All four, who were born in the early 1960s, came of age professionally in Mexico and achieved their initial fame in their native country. They were part of a group of filmmakers that devoured mainstream Hollywood movies as well as works by foreign independent directors.
Jose Antonio Valdes, deputy for information and special projects at Mexico’s governmental film institute, the Cineteca Nacional, referred to them recently as the “head of a generation that demarcated a before and after in Mexican cinema.”
“They come from a generation that has a different mentality, where the idea of global filmmaker was already a reality, and I think we are seeing that now,” he told the Associated Press. “Mexican filmmakers no longer think in terms of Mexico.
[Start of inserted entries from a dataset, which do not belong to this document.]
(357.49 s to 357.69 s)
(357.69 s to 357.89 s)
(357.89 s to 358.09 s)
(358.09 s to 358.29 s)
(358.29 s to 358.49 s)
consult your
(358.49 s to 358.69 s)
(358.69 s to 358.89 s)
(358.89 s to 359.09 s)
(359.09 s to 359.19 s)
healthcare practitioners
They think globally.”
In 1991 Cuarón put out the popular romantic comedy "Solo con Tu Pareja" ("Alone With Your Partner"), with cinematography by Lubezki, which was honored with two Ariel awards — the Mexican equivalent of the Oscars. Del Toro's "La Invención de Cronos" (released in the U.S. as "Cronos") in 1993 won nine Ariels. Lubezki won Ariels for 1992's "Como Agua Para Chocolate" ("Like Water for Chocolate"), "Miroslava" (1993) and "Ambar" (1994).
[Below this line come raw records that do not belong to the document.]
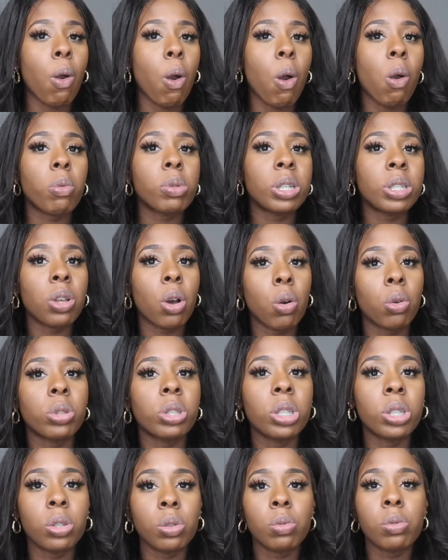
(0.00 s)
always only
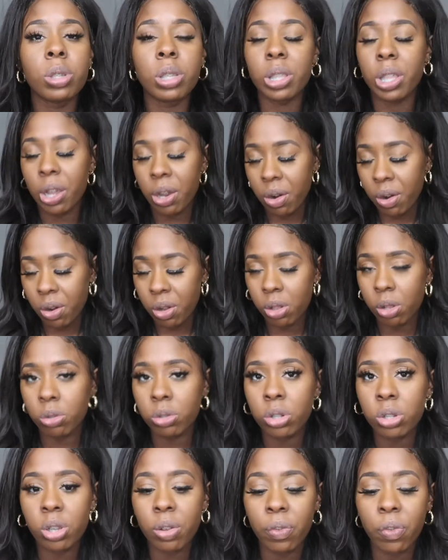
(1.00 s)
used their
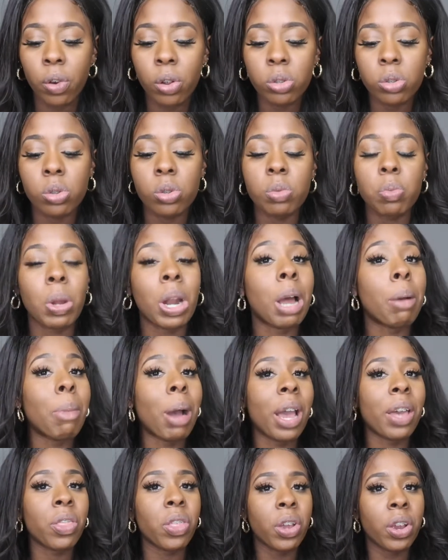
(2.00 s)
closures and frontals when I
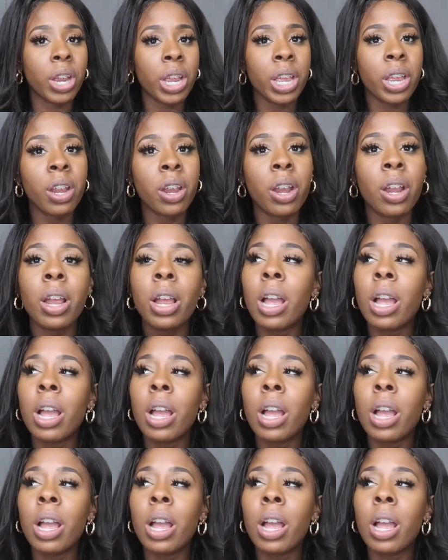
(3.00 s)
buy their hair.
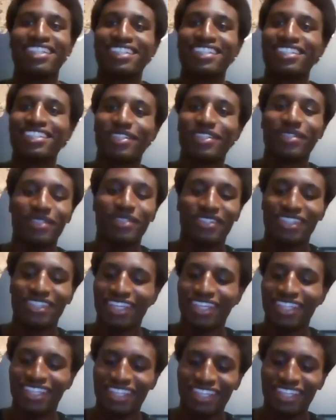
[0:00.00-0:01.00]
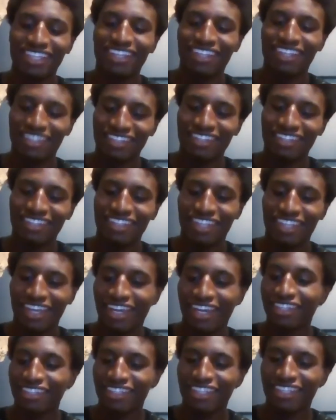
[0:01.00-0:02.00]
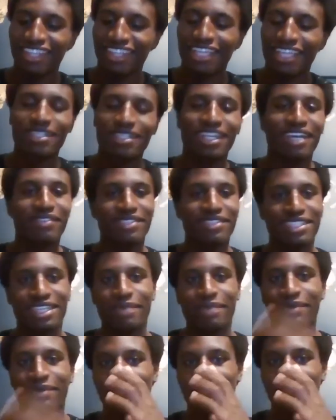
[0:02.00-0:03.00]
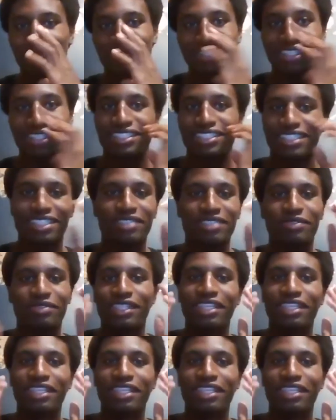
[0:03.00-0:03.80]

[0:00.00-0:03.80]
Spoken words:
So yeah, that's what I have to say about the piece. Just really.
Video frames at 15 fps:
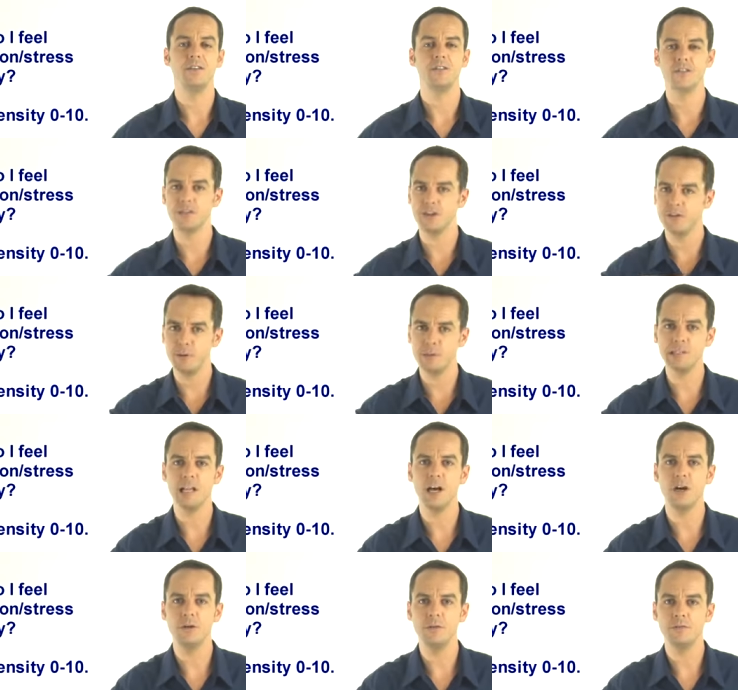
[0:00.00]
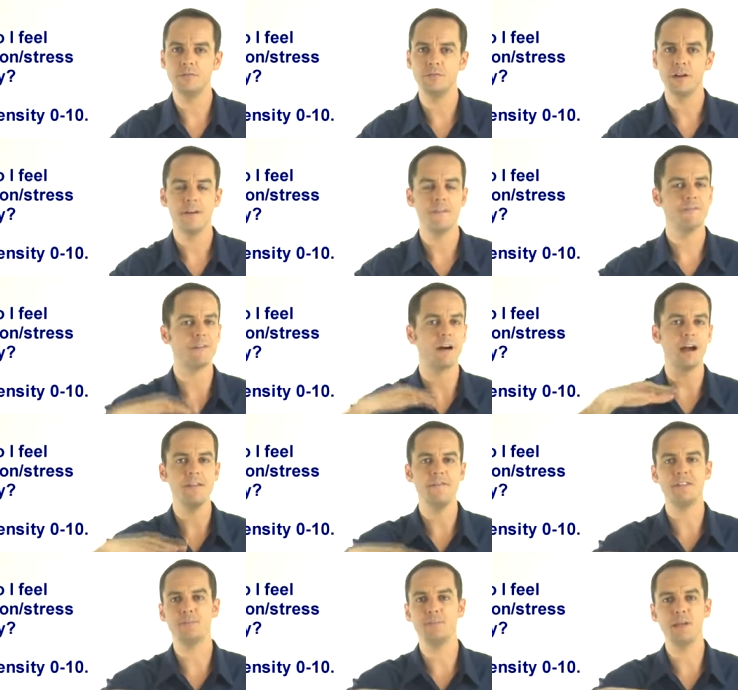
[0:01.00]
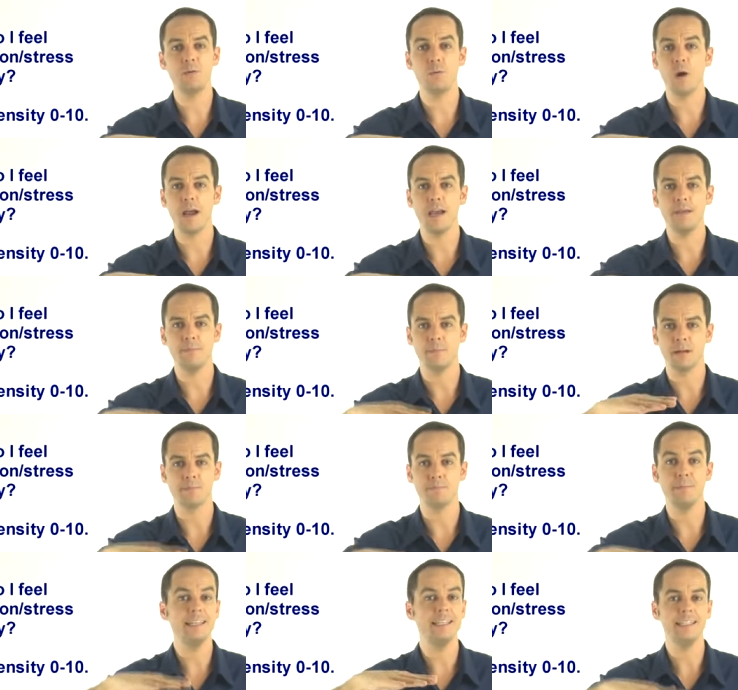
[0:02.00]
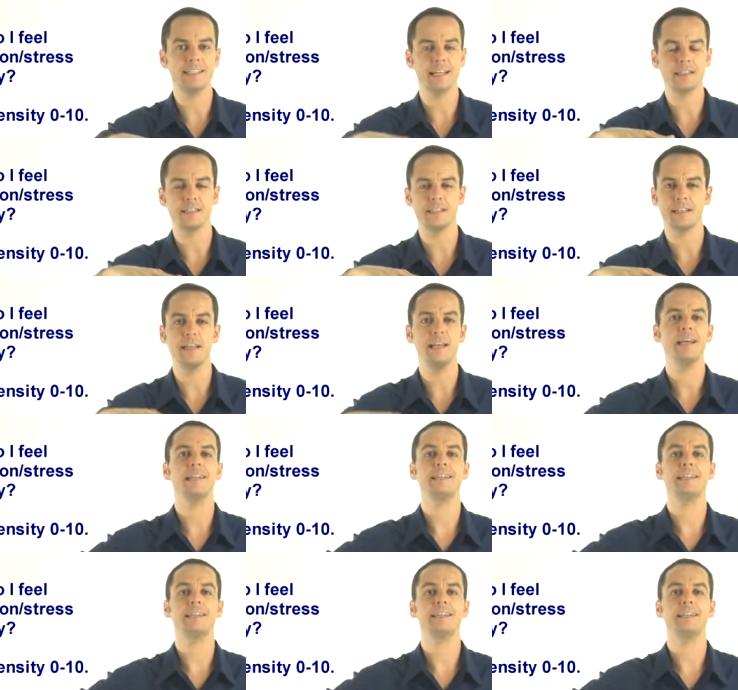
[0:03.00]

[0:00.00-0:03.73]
So 0 is low, 5 is midway, mid-intensity,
Iñárritu's debut came later — the widely hailed "Amores Perros" of 2000. It captivated moviegoers with its innovative storytelling to become the first Mexican movie since 1975 to be nominated for the best foreign-language film Oscar.
Cuarón followed up the next year with "Y Tu Mamá También" ("And Your Mother, Too") and earn him Oscar nomination for best original screenplay.
"They all were already very clear that they wanted to make movies, and real movies," Daniela Michel, director general of the Morelia International Film Festival, told the AP. "They were going against the current, because in Mexico we were being told that cinema was dead."
The four filmmakers moved on to Hollywood with great success, particularly Iñarritu after 2003’s “21 Grams,” followed shortly by “Babel” and “Biutiful.”
“They are clearly becoming the directors that everyone wants to work with and there is a double-edged sword,” Sanchez said, “because how much of their artistry should be responsible for showing the Latino condition? They no longer have boundaries so they may or may not choose to show the Latino stories and that’s their right – to be truthful to their creativity.”
That said, there are some who hope they would do just a little more to put the Latino narrative or characters in the limelight. They have been criticized for forgetting their roots and no longer making Mexican films – instead concentrating on big-budget Hollywood blockbusters.
"They have become a source of pride for Mexico, but they are not really doing Mexican cinema; they are making Hollywood movies," John Hecht, the Mexican correspondent for The Hollywood Reporter, told the GlobalPost.
Others say they hope that the directors don't forget where they came from and do more to help up-and-coming filmmakers.
“I just want them to do more,” Alex Nogales, president and CEO of the National Hispanic Media Coalition told FNL. “I mind that they are not bringing American Latinos into their films or that they are not helping young filmmakers. It’s not just the Oscar wins. I want them to do more.”